= Work to complete =
Gather all lines in the entries below that include the word "Silent".

#### Dataset excerpts ####

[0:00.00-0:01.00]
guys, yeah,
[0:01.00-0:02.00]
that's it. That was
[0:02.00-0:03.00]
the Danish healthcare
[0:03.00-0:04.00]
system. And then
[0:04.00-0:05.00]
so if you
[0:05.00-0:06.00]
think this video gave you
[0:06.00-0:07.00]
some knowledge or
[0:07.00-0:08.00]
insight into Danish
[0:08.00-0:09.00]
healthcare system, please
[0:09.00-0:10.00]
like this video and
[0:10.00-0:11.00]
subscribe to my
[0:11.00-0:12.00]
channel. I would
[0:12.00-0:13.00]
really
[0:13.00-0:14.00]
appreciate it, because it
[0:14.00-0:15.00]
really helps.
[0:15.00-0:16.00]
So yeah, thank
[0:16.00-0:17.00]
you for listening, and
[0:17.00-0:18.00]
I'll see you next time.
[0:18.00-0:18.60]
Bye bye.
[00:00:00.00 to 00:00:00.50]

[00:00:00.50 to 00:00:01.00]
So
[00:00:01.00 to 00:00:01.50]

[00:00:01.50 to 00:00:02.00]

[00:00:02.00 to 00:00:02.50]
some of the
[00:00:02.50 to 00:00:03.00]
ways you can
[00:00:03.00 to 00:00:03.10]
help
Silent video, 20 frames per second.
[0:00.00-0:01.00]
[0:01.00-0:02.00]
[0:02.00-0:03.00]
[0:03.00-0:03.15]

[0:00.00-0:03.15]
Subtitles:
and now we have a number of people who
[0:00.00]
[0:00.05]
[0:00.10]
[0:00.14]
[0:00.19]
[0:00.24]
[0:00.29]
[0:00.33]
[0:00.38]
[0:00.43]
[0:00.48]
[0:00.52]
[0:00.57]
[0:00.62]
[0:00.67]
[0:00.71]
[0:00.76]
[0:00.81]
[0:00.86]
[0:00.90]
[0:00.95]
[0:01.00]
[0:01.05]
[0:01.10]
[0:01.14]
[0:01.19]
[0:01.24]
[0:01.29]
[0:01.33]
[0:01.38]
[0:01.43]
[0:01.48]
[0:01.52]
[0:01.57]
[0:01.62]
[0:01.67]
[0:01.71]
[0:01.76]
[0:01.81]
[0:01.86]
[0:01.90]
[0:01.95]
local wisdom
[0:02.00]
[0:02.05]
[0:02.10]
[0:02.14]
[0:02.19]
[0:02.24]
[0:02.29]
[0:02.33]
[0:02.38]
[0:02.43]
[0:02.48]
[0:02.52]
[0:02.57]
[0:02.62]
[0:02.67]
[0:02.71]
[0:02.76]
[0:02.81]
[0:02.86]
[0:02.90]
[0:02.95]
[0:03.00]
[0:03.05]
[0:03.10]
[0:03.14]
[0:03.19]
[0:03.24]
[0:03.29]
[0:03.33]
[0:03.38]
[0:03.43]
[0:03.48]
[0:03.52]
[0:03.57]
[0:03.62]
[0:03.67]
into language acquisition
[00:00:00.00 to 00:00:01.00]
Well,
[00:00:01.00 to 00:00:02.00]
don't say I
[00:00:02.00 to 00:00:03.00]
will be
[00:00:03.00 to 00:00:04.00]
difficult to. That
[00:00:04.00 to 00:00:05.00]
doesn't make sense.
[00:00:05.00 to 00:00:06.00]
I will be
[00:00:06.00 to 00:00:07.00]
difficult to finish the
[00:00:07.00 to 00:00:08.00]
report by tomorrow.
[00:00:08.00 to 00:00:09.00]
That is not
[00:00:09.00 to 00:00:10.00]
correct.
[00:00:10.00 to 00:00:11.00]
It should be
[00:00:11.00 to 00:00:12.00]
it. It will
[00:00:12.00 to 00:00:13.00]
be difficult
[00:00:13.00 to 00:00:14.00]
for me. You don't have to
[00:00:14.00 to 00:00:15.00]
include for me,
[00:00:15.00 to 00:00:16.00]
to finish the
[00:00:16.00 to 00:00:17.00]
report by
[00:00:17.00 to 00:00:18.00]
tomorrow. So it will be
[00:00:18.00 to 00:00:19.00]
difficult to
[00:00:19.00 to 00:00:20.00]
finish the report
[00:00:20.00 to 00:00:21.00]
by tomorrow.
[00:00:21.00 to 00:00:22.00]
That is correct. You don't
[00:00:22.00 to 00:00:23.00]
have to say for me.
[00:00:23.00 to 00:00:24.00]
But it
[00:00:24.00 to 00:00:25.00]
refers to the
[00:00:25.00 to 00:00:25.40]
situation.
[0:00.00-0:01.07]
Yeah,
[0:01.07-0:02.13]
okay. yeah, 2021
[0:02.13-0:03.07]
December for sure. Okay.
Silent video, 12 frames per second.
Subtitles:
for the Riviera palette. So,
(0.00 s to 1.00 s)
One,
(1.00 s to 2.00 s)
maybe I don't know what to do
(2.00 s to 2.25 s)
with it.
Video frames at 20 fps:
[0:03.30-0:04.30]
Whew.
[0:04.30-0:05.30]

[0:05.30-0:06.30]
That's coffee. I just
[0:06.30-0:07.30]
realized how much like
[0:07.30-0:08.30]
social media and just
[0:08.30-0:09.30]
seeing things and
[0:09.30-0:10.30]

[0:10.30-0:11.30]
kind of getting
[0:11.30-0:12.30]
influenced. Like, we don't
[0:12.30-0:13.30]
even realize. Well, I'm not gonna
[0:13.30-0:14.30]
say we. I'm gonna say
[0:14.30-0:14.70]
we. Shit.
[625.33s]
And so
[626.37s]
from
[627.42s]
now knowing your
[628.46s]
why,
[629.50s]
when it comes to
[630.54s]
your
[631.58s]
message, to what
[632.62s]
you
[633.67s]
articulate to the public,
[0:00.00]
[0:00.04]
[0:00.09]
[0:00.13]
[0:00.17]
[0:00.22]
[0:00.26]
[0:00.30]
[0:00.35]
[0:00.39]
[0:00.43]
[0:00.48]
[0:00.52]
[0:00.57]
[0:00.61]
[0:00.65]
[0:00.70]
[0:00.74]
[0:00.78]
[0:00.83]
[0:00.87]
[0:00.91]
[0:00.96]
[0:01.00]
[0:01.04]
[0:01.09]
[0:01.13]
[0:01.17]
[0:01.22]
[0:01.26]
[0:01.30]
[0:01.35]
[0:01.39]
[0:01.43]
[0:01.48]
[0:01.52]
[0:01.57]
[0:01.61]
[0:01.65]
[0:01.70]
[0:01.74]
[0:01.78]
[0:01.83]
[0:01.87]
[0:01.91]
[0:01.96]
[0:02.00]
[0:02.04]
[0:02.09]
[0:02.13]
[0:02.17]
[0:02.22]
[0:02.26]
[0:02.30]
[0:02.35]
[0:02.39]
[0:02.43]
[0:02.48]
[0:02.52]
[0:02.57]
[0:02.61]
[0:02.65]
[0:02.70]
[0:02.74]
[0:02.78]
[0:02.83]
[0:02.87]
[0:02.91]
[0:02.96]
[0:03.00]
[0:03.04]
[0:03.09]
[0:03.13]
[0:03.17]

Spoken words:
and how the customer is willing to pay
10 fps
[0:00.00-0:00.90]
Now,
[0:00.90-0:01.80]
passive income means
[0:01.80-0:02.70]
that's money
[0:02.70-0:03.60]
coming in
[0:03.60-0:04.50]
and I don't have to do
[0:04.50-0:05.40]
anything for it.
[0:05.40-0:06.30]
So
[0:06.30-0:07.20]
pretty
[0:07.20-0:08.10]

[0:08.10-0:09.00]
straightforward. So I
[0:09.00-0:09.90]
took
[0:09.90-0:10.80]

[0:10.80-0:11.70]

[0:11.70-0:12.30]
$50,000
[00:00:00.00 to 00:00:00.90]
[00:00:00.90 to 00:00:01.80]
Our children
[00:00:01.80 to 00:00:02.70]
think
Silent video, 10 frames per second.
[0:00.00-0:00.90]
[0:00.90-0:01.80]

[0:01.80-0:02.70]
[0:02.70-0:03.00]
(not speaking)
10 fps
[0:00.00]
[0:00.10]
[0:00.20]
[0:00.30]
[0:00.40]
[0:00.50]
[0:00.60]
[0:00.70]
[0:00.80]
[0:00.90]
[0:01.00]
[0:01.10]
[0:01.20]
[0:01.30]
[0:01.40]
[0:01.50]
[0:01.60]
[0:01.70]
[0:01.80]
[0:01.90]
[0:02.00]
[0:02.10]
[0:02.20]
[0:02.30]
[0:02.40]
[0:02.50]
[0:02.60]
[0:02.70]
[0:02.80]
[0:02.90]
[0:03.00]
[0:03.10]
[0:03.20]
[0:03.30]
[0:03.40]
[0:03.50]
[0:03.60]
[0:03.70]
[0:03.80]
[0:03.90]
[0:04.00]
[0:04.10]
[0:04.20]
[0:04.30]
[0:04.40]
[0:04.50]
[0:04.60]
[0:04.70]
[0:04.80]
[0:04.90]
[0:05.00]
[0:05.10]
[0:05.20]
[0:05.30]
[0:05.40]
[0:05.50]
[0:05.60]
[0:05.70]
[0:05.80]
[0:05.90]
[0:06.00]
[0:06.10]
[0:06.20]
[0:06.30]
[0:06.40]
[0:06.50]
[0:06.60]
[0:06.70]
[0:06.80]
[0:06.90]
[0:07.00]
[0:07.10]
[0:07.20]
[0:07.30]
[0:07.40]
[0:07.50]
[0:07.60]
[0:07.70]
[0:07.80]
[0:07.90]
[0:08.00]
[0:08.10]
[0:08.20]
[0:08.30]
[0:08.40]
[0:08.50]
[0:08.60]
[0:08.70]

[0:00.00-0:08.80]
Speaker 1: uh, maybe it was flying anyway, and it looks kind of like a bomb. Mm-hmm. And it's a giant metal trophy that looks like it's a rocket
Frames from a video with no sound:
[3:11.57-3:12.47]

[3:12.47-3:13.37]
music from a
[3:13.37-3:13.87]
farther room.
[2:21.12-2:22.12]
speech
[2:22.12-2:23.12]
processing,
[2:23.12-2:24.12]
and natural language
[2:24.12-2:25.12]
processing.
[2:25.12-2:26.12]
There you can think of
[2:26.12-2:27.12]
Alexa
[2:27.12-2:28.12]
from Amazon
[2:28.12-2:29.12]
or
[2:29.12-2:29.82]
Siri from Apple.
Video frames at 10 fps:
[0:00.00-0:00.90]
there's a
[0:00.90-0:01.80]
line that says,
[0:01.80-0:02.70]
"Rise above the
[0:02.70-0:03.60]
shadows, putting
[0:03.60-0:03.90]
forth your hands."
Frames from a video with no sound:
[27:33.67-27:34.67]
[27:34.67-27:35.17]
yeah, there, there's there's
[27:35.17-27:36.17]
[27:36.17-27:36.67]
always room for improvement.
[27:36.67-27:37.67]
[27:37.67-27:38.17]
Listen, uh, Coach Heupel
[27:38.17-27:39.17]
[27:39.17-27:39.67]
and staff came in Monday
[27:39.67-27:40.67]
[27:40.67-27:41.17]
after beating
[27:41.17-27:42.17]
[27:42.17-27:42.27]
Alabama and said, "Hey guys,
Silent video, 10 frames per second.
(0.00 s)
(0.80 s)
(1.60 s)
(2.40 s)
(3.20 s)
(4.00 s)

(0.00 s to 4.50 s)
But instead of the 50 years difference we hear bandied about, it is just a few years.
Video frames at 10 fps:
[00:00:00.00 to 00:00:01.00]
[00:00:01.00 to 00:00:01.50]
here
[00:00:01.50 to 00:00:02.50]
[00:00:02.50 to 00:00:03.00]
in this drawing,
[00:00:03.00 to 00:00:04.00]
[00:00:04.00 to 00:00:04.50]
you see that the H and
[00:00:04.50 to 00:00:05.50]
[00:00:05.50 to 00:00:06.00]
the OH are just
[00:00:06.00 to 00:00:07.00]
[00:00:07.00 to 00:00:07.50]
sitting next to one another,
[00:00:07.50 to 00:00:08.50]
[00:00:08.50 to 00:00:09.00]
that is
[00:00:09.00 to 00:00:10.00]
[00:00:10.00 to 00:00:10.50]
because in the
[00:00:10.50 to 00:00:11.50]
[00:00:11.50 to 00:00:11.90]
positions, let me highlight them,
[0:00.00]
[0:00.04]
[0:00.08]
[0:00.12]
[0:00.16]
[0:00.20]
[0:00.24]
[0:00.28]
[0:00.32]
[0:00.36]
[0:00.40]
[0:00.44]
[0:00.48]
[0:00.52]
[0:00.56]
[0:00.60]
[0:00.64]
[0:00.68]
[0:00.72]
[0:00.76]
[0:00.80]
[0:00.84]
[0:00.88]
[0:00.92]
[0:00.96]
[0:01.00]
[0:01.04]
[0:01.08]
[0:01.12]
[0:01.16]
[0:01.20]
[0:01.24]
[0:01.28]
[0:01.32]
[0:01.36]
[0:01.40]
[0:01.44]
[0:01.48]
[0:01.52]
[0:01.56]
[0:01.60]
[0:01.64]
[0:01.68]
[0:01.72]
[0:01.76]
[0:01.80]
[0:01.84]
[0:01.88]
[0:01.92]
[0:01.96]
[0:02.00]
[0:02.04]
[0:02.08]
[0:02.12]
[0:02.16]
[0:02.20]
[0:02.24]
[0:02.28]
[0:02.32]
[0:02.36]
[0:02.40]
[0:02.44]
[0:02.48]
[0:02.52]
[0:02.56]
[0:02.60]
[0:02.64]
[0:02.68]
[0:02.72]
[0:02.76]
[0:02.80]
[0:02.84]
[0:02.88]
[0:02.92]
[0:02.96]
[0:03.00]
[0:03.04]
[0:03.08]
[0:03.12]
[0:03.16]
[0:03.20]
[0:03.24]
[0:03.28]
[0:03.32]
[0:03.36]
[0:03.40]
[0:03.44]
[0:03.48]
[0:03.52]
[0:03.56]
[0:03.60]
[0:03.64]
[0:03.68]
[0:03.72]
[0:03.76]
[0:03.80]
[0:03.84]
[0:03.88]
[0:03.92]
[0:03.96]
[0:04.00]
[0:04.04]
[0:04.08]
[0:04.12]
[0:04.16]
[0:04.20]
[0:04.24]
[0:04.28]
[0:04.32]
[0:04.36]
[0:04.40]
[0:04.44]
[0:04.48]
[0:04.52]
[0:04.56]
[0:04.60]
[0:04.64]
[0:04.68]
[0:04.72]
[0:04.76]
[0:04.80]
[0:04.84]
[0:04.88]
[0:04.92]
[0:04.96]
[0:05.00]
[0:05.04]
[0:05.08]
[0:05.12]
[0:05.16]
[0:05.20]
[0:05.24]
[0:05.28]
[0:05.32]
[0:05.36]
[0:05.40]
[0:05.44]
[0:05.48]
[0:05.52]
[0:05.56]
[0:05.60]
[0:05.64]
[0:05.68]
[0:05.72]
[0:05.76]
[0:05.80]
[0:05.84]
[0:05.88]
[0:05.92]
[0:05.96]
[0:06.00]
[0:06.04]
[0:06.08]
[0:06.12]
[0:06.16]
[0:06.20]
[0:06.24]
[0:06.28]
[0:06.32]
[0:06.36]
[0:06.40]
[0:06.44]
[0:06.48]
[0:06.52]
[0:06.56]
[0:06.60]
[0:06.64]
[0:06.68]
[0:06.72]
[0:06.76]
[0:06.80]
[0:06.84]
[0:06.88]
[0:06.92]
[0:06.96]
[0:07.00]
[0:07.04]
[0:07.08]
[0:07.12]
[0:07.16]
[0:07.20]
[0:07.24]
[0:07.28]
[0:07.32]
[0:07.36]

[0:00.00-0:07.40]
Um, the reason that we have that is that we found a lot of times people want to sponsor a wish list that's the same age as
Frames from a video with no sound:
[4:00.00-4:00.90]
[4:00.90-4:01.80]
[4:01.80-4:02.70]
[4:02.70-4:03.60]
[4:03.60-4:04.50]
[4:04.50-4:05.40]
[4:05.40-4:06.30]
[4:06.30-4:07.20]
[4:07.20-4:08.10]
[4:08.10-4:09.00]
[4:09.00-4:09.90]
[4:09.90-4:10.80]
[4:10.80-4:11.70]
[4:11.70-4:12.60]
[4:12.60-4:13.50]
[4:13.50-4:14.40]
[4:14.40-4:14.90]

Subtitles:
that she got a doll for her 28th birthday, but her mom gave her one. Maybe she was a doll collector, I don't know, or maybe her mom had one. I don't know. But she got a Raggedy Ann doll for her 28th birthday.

####

= Task result =
Silent video, 20 frames per second.
Silent video, 12 frames per second.
Silent video, 10 frames per second.
Silent video, 10 frames per second.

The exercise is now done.